# change outlet w/ 3 wires to GFCI



## Dave928

i'm a house wiring newbie, but i'm slowly figuring it out.  figured out a 4-way light switch (that was fun) but this one has me stumped:

my house was built in '82.  i have a regular outlet near the kitchen sink that the home inspector said should be a GFCI.  when i removed the outlet i found 3 wires on it, black, white and red.  the white and red are on the top screws and the black is on the bottom on the red side.

how do i wire this for the GFCI?  since the red and black are already connected, do i just wire nut them together with a third wire (black) and run that to the "LINE BLACK" screw, then the white wire goes to the "LINE WHITE" screw?

dave


----------



## Parrothead

Either the black or the red is most likely on a switch somewhere-probably the red. Just put a wirenut on it and tuck it into the back of the box. Then hook the black to the brass and the white to the silver. Make sure you look on the back of the GFCI outlet and hook the wires to the terminals marked "line" and not "load". Is there no ground in the box?? If not, in this case you're still ok. Contrary to popular belief, GFCI receptacles will still work without a ground wire.


----------



## Dave928

ok thanks.  i guess i'll find out what the red was later when something doesn't work.  

yes there's a ground.  it wasn't an issue, so i didn't mention it...


----------



## JoeD

Sounds like a split receptacle. Each half of the receptacle is fed from a different breaker. You need to turn off two breakers to kill the whole receptacle. It could/should be a double pole breaker, but it might be tow separate breakers. This is very common in kitchen receptacles. It is actually code in Canada. The only way to GFCI protect it is with a double pole GFCI breaker. Lots of $$$$.


----------



## Dave928

why would both the red and the black come from the breaker panel if they're connected to each other at the outlet?  they are connected, the little tab is not broken out...


----------



## Parrothead

Hmmm then possibly the red is feeding something else in some weird way. If you are positive that they were connected at the outlet, then just wirenut them together with a pigtail, and use the pigtail to hook up the GFCI.


----------



## Dave928

i'll triple check and press on...

thanks.


----------



## guyod

The gfi should have 2 connections for line that way both wires can go into the gfi. pig tails just add one more place for a short to happen.


----------



## JoeD

They are not connected to each other.

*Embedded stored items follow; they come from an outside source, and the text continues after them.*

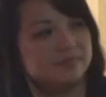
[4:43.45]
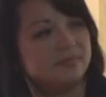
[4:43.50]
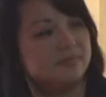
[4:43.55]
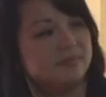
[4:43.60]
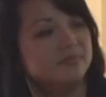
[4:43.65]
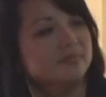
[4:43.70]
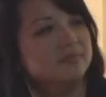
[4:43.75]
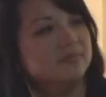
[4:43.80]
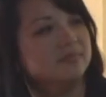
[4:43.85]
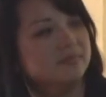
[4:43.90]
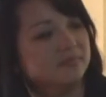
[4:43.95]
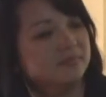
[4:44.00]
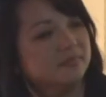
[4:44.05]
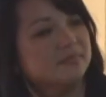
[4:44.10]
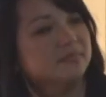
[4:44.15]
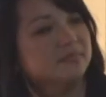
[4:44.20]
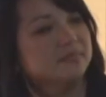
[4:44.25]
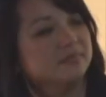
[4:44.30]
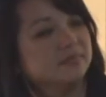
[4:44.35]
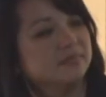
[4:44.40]

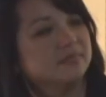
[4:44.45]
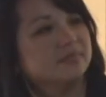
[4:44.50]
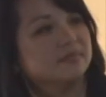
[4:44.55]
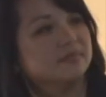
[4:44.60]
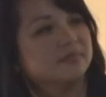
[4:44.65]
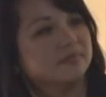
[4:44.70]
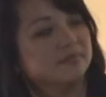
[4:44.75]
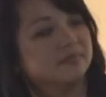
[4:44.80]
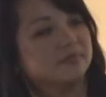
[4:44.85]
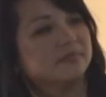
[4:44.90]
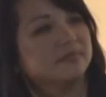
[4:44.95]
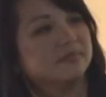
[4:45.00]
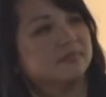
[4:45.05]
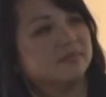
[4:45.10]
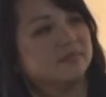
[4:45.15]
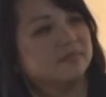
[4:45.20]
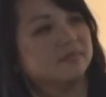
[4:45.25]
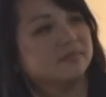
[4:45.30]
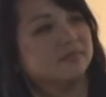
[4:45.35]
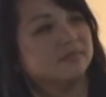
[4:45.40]

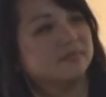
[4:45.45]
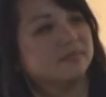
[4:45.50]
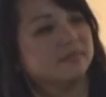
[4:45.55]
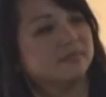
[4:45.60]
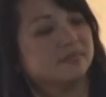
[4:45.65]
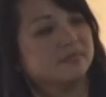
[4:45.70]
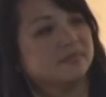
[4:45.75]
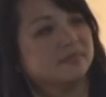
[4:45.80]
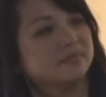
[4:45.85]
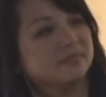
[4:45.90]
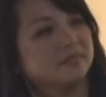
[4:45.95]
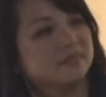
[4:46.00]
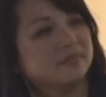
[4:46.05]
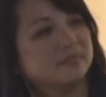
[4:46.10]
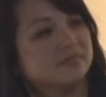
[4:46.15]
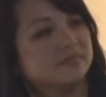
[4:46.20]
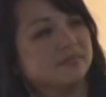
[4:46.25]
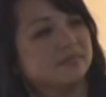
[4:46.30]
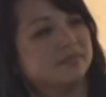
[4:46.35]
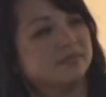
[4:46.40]

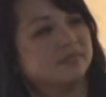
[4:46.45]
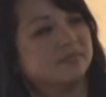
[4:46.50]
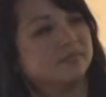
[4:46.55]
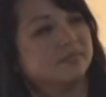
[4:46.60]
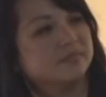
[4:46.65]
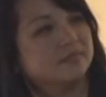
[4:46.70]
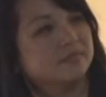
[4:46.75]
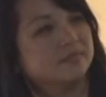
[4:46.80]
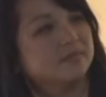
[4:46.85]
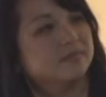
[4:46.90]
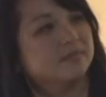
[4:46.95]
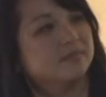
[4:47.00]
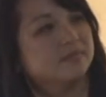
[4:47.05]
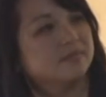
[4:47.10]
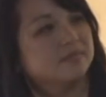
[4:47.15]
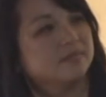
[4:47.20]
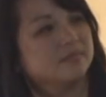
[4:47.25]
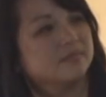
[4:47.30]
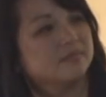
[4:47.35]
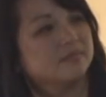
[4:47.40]

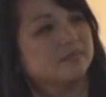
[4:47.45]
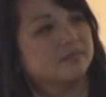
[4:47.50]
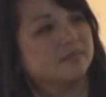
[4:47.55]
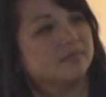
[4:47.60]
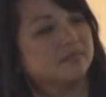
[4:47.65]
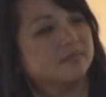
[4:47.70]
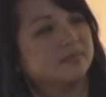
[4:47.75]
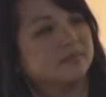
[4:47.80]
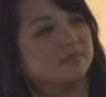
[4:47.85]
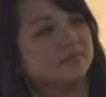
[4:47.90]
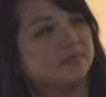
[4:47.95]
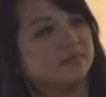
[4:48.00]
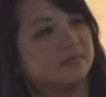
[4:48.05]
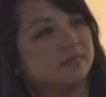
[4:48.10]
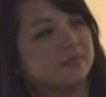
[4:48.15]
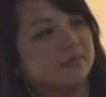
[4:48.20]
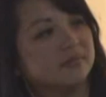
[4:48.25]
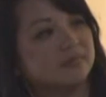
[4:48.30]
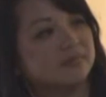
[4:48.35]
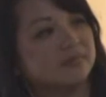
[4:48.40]

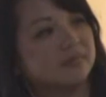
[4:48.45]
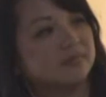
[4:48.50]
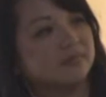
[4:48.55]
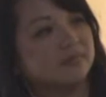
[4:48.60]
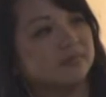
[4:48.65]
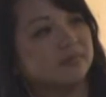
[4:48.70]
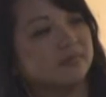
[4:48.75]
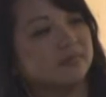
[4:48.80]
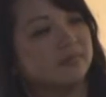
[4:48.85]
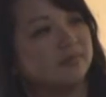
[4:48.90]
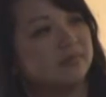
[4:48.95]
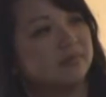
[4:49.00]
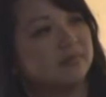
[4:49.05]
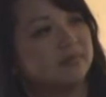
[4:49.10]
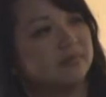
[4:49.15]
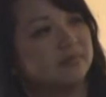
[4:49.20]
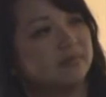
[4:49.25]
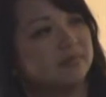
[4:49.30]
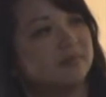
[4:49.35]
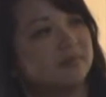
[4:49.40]

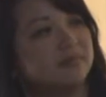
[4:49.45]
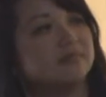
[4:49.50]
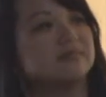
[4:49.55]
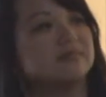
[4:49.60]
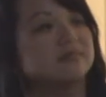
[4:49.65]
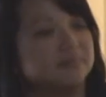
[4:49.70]
[no speech]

The tab between the glod screws is broken and you have two separate circuits on one receptacle yoke.


----------



## Parrothead

JoeD said:


> They are not connected to each other. The tab between the glod screws is broken and you have two separate circuits on one receptacle yoke.




He said the tab wasn't broken, hence the confusion:





			
				Dave928 said:
			
		

> they are connected, the little tab is not broken out...


----------



## JoeD

It could be that the tab should be broken and one of the breakers is tripped. The tripped circuit is being backfed from the untripped one. The only reason for that setup is split receptacle. It is the way we wired kitchen counter receptacles in Canada until the GFCI requirement allowed for 20 amp circuits on the counter.


----------